Transforming MLOps at DoorDash with Machine Learning Workbench

November 28, 2023 10 Minute Read AI & ML, Data, Machine Learning 0

Archit Jha

Archit is a Senior Product Designer on the Internal Tools team at DoorDash. He currently leads design for Trust and Safety experiences. Previously, he has also helped build data tools such as ML Workbench. As a foodie, he loves writing restaurant reviews, which have garnered 50 milion+ views.

Nachiket Paranjape

Nachiket is a Software Engineer on the Machine Learning Platform team at DoorDash. He is currently leading the ML Workbench initiative, aiming to drive Machine Learning Productivity and Model Development Velocity. Nachiket is a huge soccer fan and a die hard Arsenal supporter.

Importance of ML at DoorDash

ML is involved in a wide range of applications in the tripartite symbiosis of customers, Dashers, and merchants to whom DoorDash caters. From using the right image on merchant store pages to suggesting appropriate substitutes when Dashers are unable to find a suitable replacement for an out-of-stock item, there are opportunities aplenty for which manual solutions are inefficient, expensive, or implausible.

As shown in Figure 1, data science intersects ML in multiple ways and is paramount to DoorDash's success. Therefore, it's critical for the data and engineering teams to have comprehensive support throughout the ML process.
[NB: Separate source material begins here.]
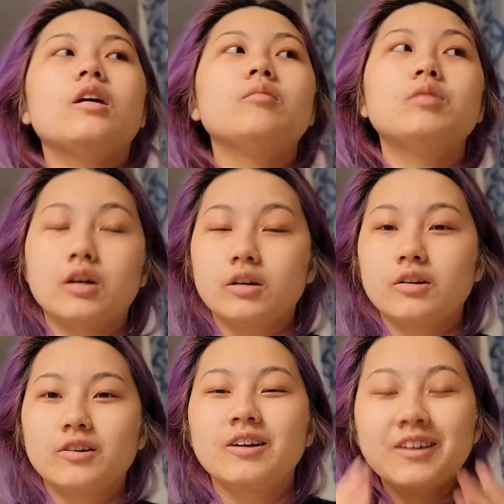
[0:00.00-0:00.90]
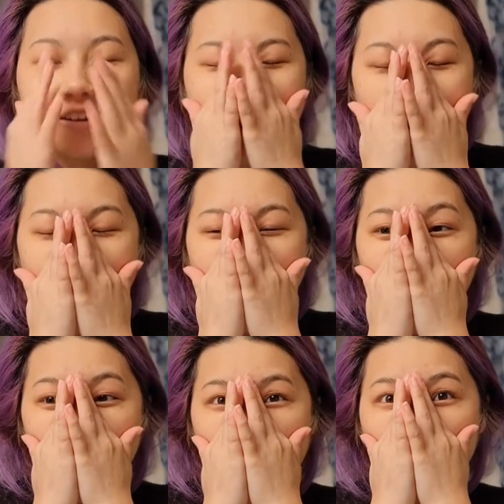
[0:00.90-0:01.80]
I'm tired.
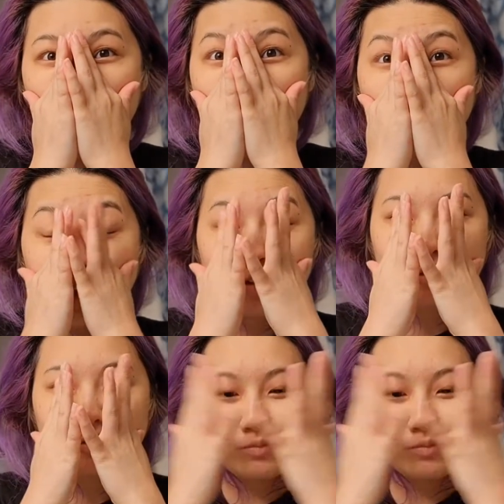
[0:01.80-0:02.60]
I went to bed at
An internal ML workbench facilitates collaboration and information sharing between these teams and also speeds up and streamlines execution of ML projects.

*Figure 1: Euler Diagram showing the relationship between Computer Science and Data Science*

The concept of an ML Workbench

Our vision for ML Workbench was to create a centralized hub to provide a space for accomplishing tasks throughout the machine learning lifecycle, such as building, training, tuning, and deploying machine learning models in a production-ready environment. The idea was to create a one-stop shop for users to collect data from different sources and then clean and organize it for use by machine learning algorithms.
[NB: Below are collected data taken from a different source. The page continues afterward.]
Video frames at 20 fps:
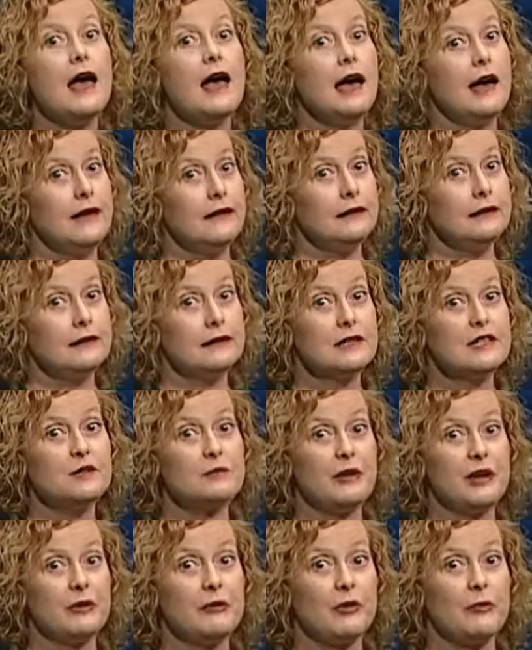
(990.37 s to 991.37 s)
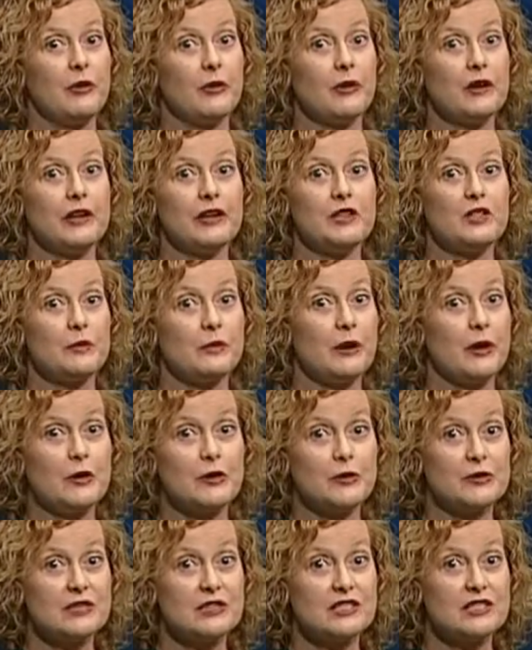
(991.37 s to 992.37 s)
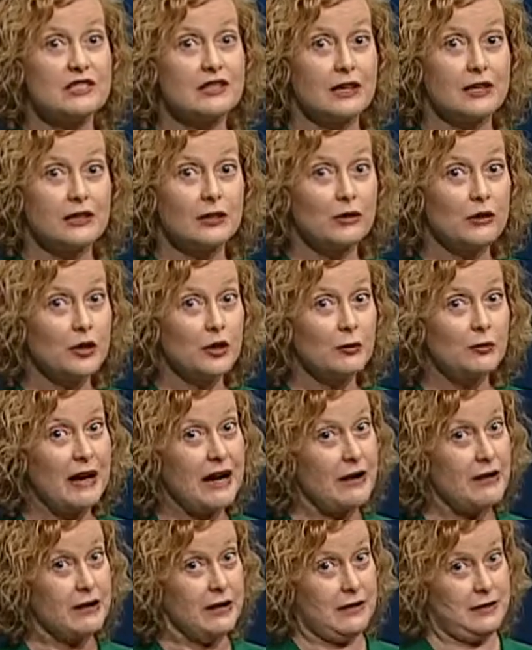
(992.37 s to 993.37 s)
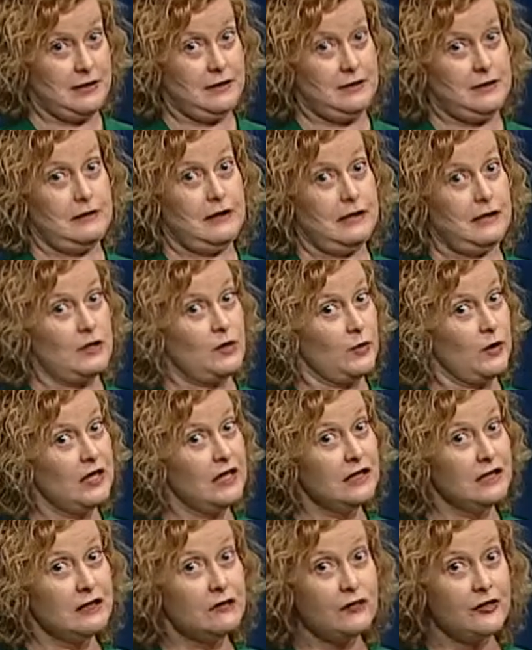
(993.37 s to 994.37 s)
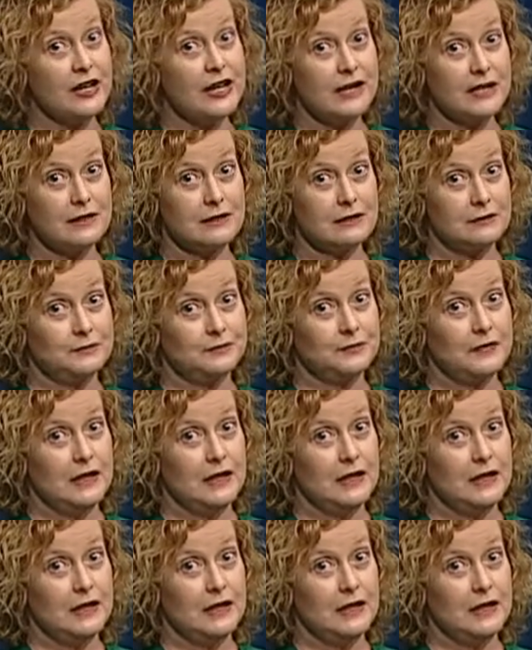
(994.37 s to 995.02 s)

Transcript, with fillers: and it's been reported in supposed secular paradises, like Sweden and France.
*Figure 2: Phases of machine learning lifecycle*

Workbench Evolution

ML Portal motivation and backstory

The ML platform team started by building a simple UI to automate the model testing process through a web application called the ML Portal. Data scientists could use this app — ML Portal — to test their models easily using a browser and a few mouse clicks.

This came from preemptive thinking after we observed that the manual testing process wasn't scalable, slowing ML development and generating repeated questions about putting together the Python script. As we saw users readily adopt this simple automation, we realized that simple tools can help our customers increase model development velocity over the long term.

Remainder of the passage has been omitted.